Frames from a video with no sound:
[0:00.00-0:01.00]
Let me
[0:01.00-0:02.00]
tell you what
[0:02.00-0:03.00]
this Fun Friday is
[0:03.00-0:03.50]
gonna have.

Exercise goal:
The whole listing above needs to be transcribed exactly.

Result:
Frames from a video with no sound:
[0:00.00-0:01.00]
Let me
[0:01.00-0:02.00]
tell you what
[0:02.00-0:03.00]
this Fun Friday is
[0:03.00-0:03.50]
gonna have.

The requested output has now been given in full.